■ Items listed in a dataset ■
--- START ---

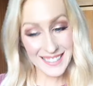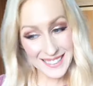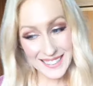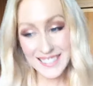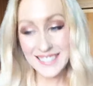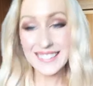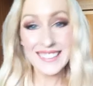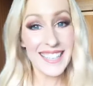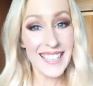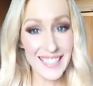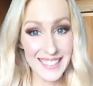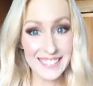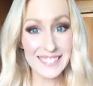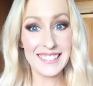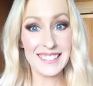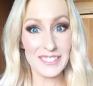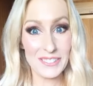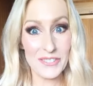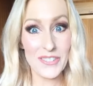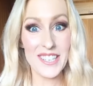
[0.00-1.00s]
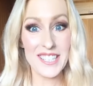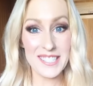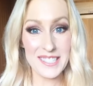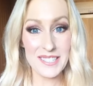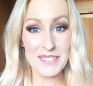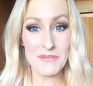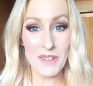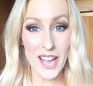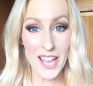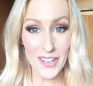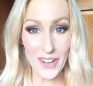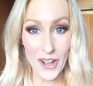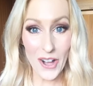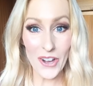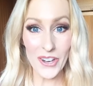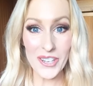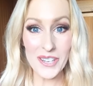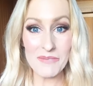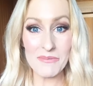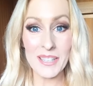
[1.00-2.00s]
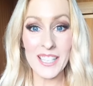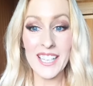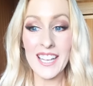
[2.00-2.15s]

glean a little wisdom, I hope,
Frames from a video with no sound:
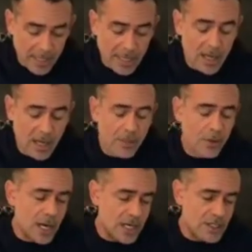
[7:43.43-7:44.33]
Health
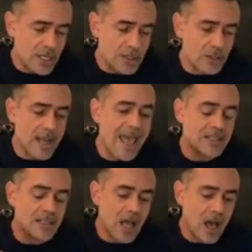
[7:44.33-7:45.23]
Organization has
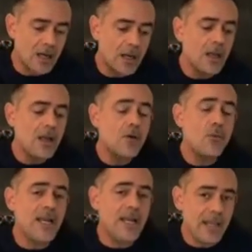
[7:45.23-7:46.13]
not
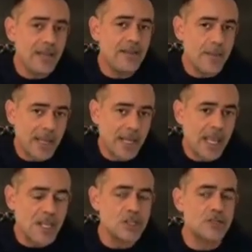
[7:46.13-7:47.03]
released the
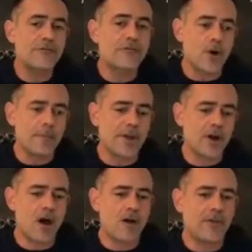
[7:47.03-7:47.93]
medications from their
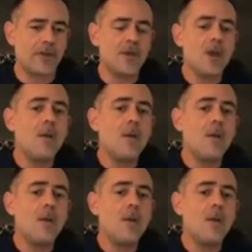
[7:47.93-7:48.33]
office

--- END ---
--- START ---

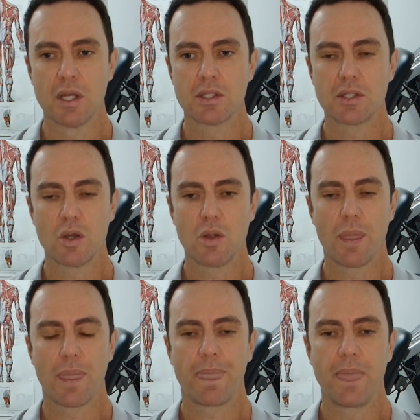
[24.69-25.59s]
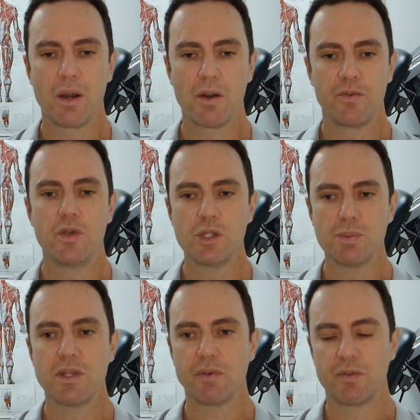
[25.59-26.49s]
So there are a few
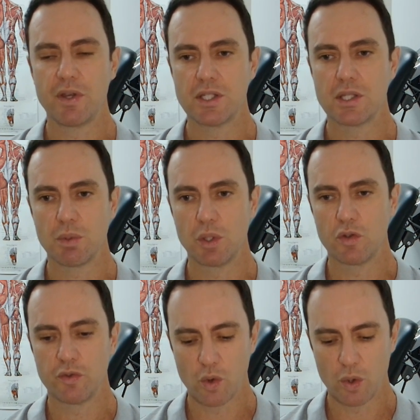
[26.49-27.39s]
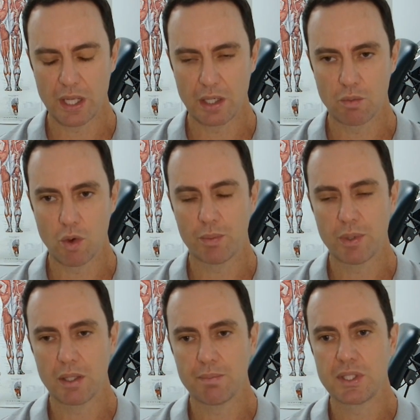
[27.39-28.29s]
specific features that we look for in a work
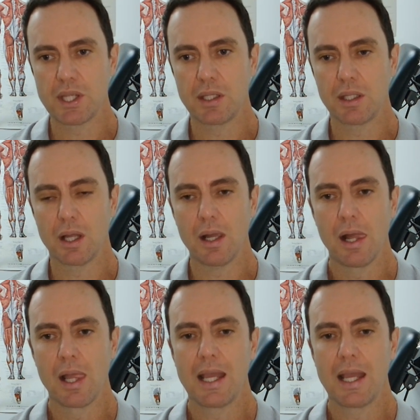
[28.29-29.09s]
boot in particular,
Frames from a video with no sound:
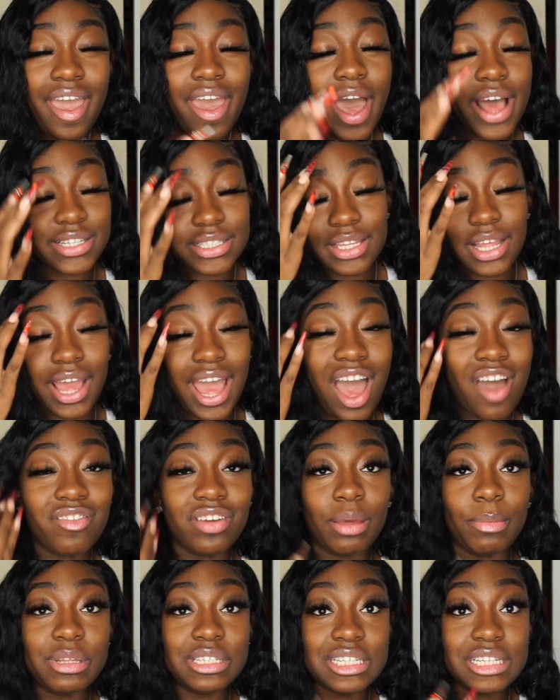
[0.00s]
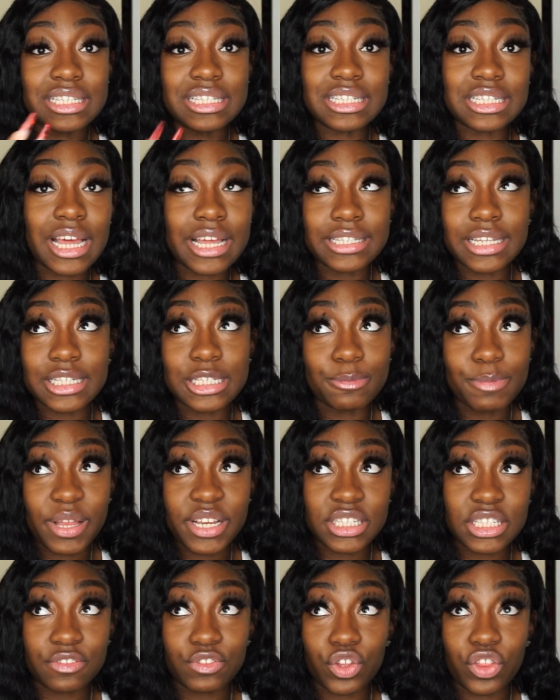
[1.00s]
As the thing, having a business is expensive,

--- END ---
--- START ---

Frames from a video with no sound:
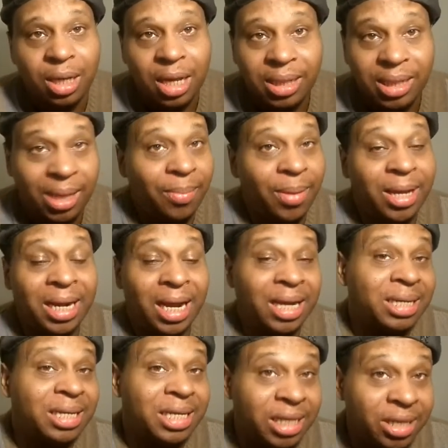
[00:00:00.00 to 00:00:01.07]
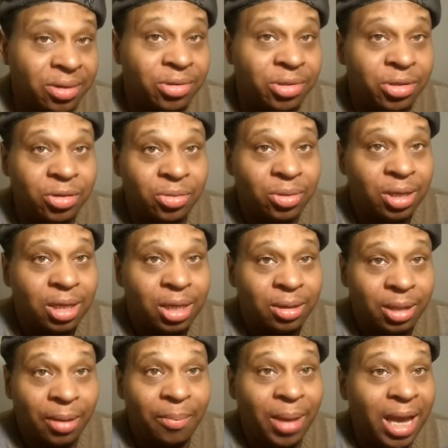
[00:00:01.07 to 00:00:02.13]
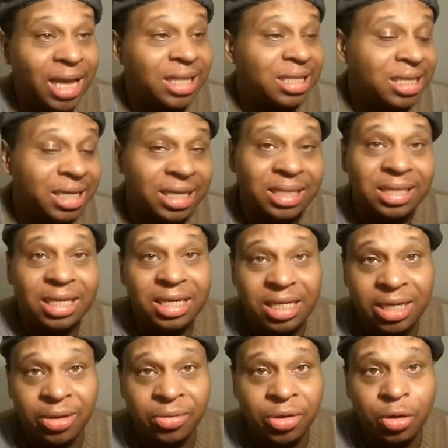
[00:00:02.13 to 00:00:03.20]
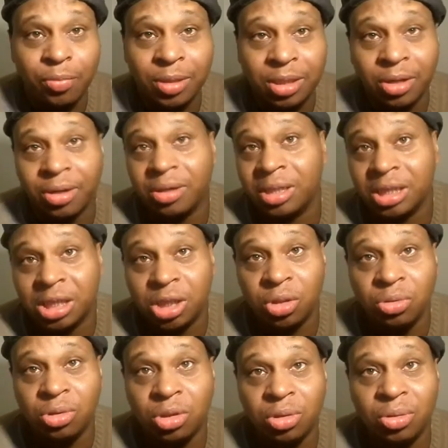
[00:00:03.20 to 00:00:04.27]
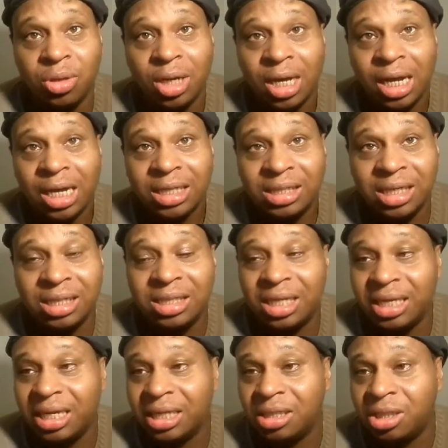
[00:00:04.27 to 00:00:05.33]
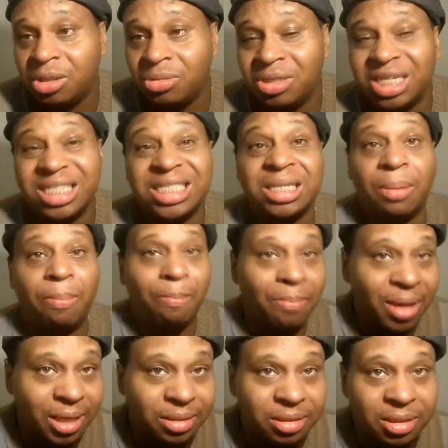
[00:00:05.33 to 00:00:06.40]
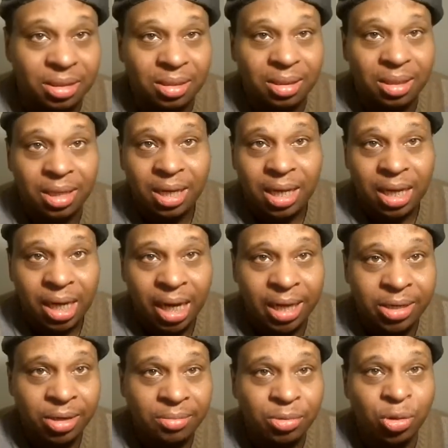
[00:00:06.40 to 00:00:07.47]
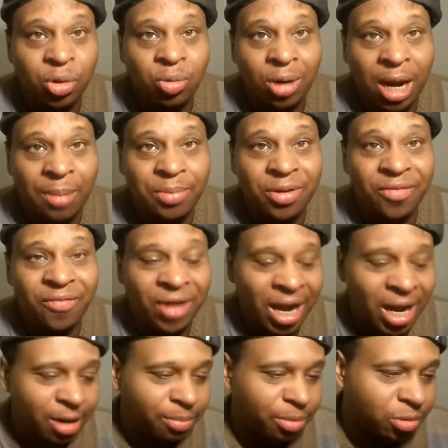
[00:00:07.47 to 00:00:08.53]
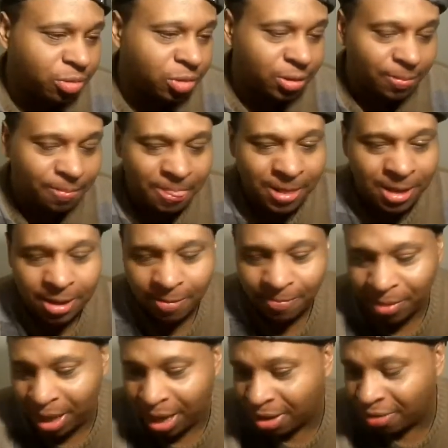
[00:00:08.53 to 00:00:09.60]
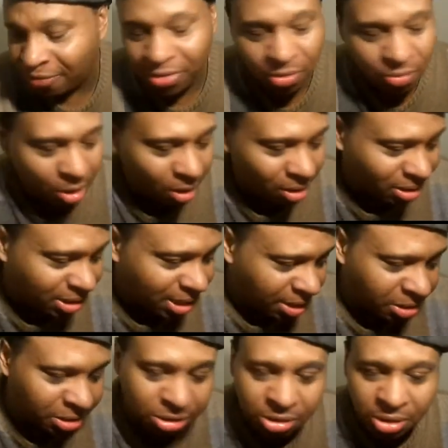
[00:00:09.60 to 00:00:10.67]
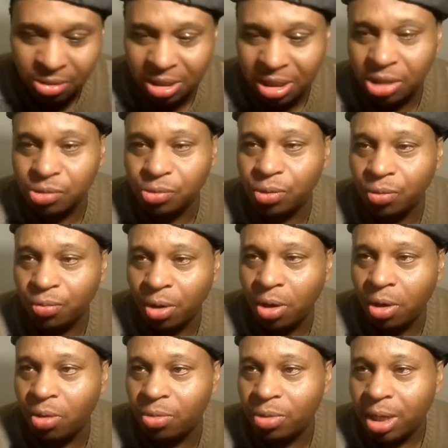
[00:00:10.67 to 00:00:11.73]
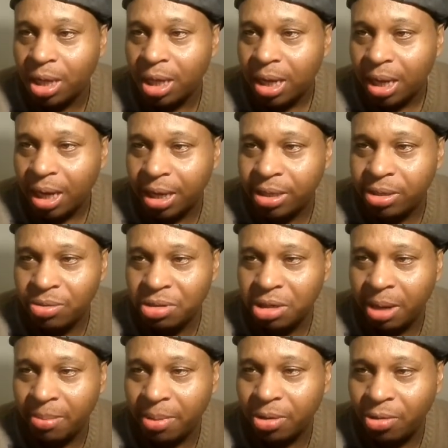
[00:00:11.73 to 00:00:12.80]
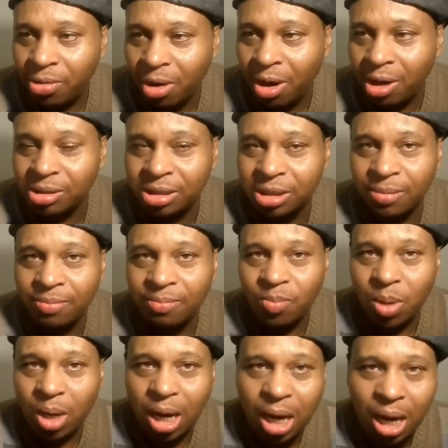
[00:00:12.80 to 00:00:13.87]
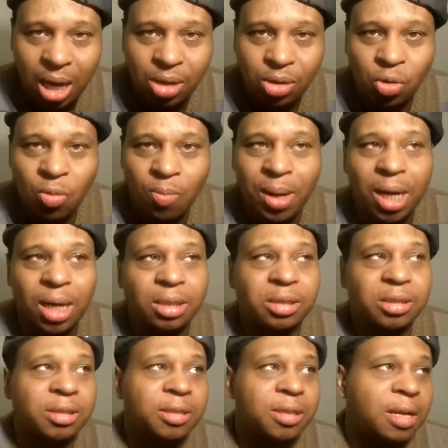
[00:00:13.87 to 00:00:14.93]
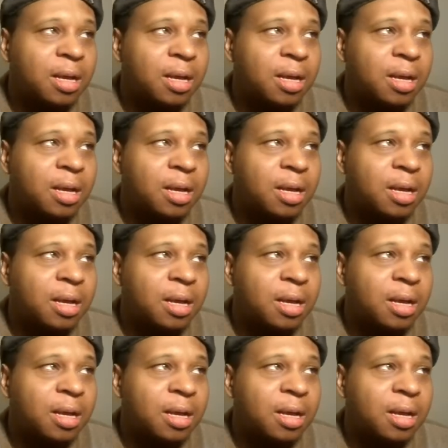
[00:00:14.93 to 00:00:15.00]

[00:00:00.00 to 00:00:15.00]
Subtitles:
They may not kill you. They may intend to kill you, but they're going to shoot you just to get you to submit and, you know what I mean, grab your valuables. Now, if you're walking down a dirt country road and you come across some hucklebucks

--- END ---

■ TASK BRIEF ■
Nothing but the lines from the one with "[00:00:09.60 to 00:00:10.67]" up to and including the one with "[00:00:00.00 to 00:00:15.00]" should be printed, exactly as they read above. Please keep the pictures out.

■ SOLUTION TO THIS TASK ■
[00:00:09.60 to 00:00:10.67]
[00:00:10.67 to 00:00:11.73]
[00:00:11.73 to 00:00:12.80]
[00:00:12.80 to 00:00:13.87]
[00:00:13.87 to 00:00:14.93]
[00:00:14.93 to 00:00:15.00]

[00:00:00.00 to 00:00:15.00]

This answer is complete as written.